▸ Data records:
++++++
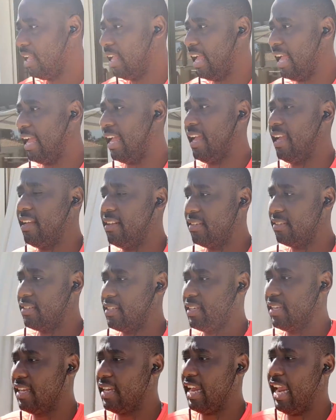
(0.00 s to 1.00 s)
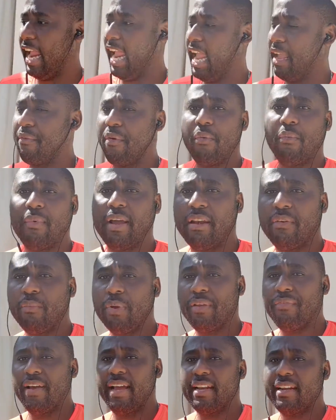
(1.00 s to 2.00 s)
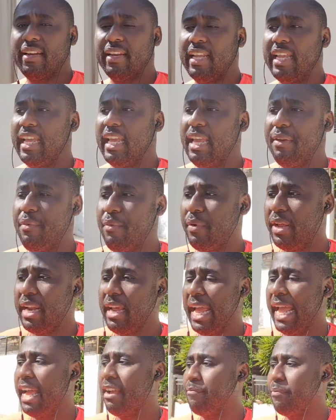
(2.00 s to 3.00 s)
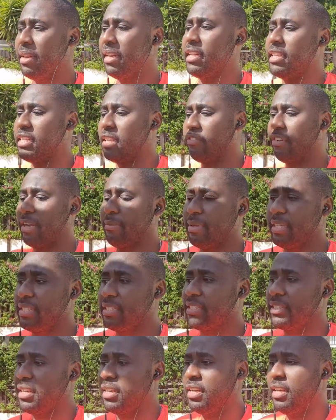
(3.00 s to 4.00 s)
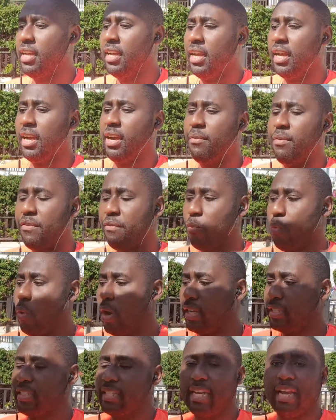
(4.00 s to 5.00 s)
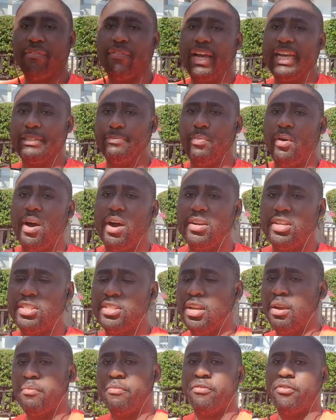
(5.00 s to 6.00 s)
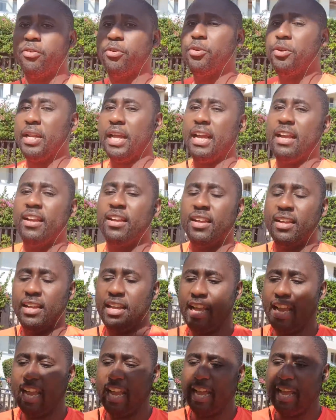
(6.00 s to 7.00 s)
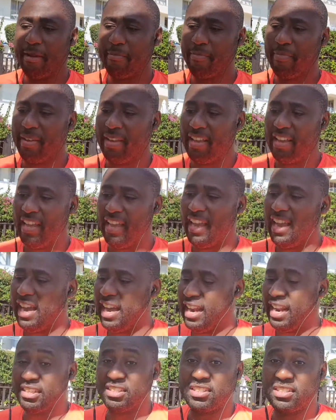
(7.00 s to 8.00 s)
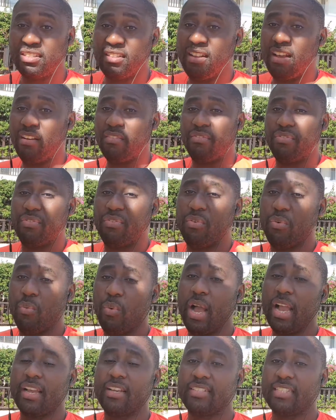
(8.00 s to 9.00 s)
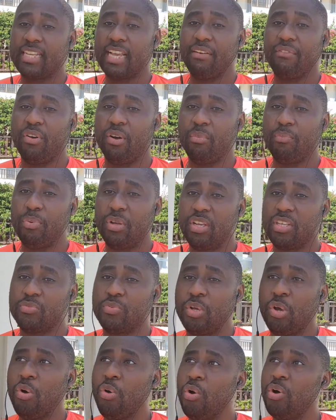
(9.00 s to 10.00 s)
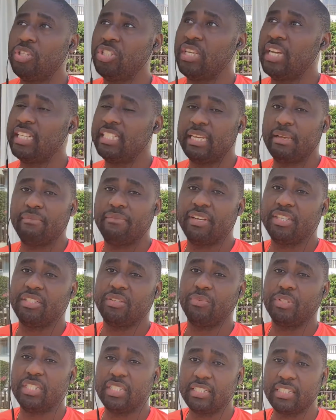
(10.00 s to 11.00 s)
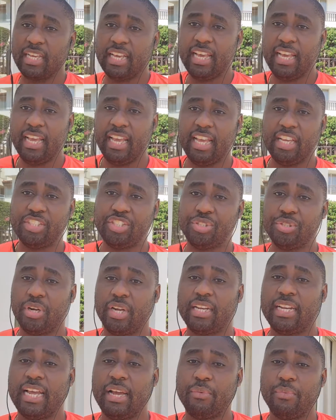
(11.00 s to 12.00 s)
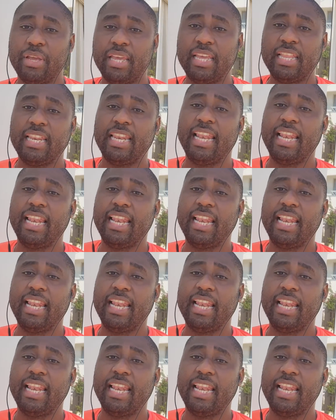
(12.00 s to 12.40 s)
and even when there have been disagreements, we've worked together as partners, come through that. And I just love working together because we all share the same vision, which is ensuring that we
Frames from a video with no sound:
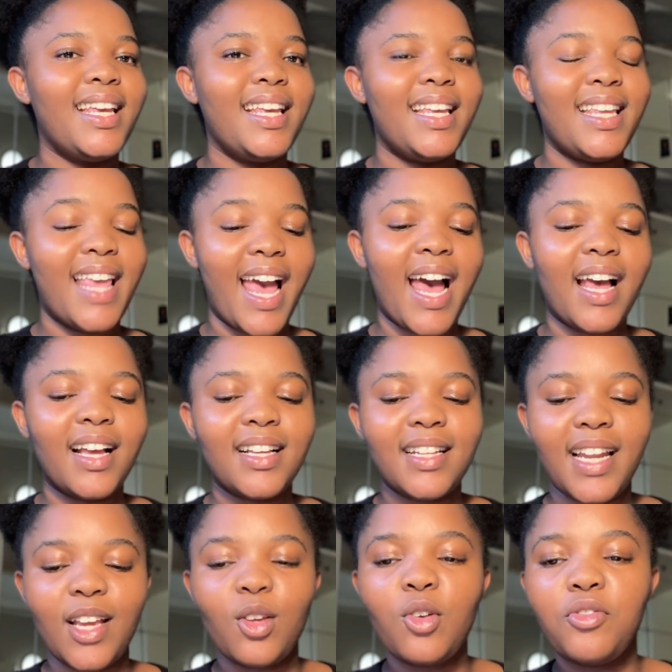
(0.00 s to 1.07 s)
yeah,
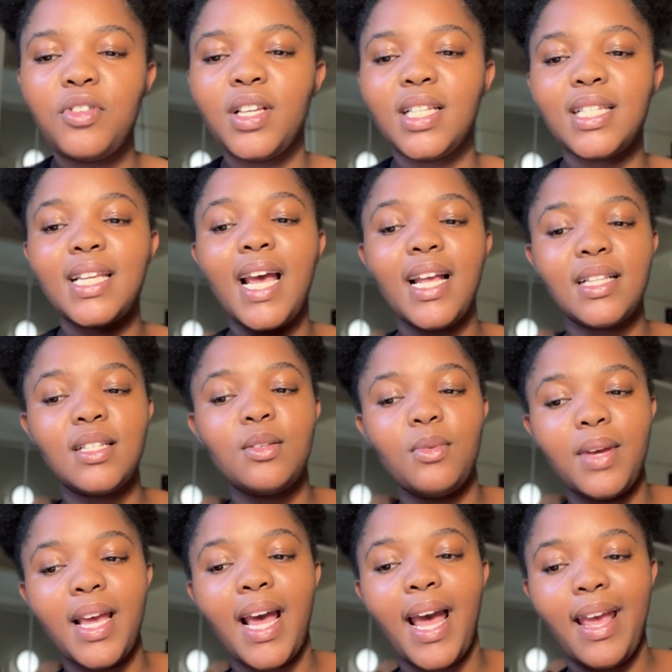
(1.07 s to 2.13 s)
like your figures cut
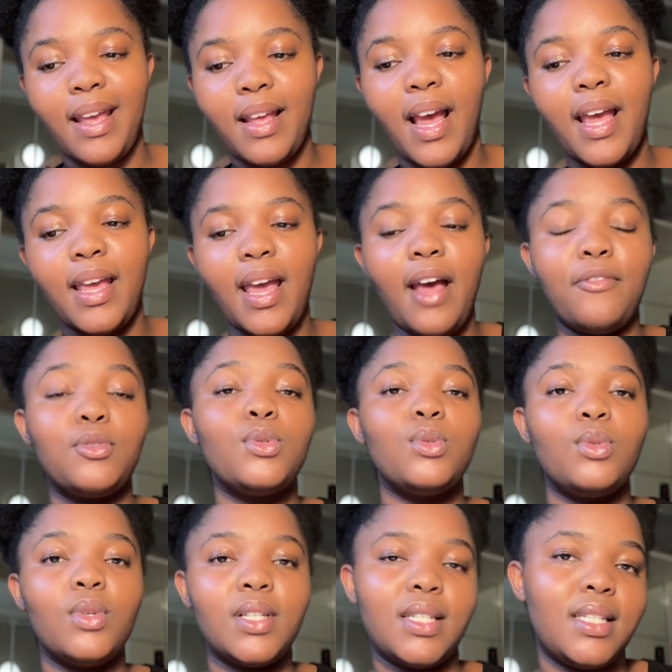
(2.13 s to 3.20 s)
where I have to
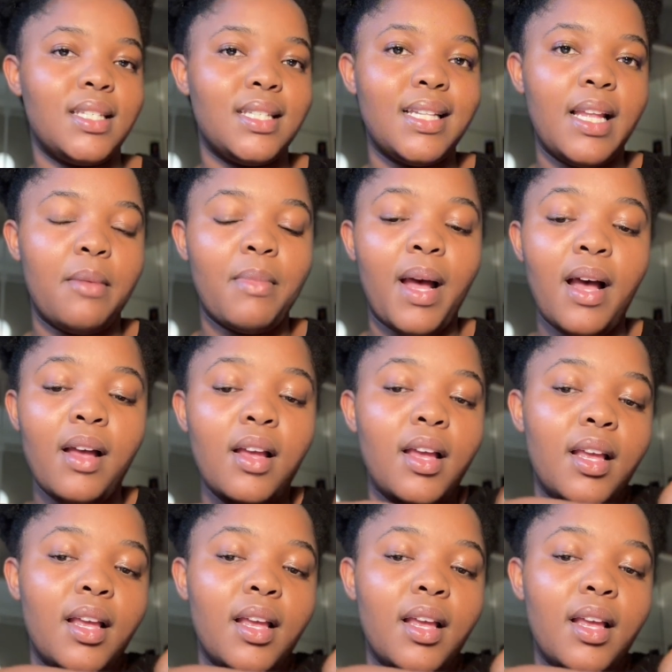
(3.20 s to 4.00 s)
do a disclaimer.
++++++
▸ Task item: Using the data above, write out every line exactly, leaving the images behind.

▸ Answer for this exercise:
(0.00 s to 1.00 s)
(1.00 s to 2.00 s)
(2.00 s to 3.00 s)
(3.00 s to 4.00 s)
(4.00 s to 5.00 s)
(5.00 s to 6.00 s)
(6.00 s to 7.00 s)
(7.00 s to 8.00 s)
(8.00 s to 9.00 s)
(9.00 s to 10.00 s)
(10.00 s to 11.00 s)
(11.00 s to 12.00 s)
(12.00 s to 12.40 s)
and even when there have been disagreements, we've worked together as partners, come through that. And I just love working together because we all share the same vision, which is ensuring that we
Frames from a video with no sound:
(0.00 s to 1.07 s)
yeah,
(1.07 s to 2.13 s)
like your figures cut
(2.13 s to 3.20 s)
where I have to
(3.20 s to 4.00 s)
do a disclaimer.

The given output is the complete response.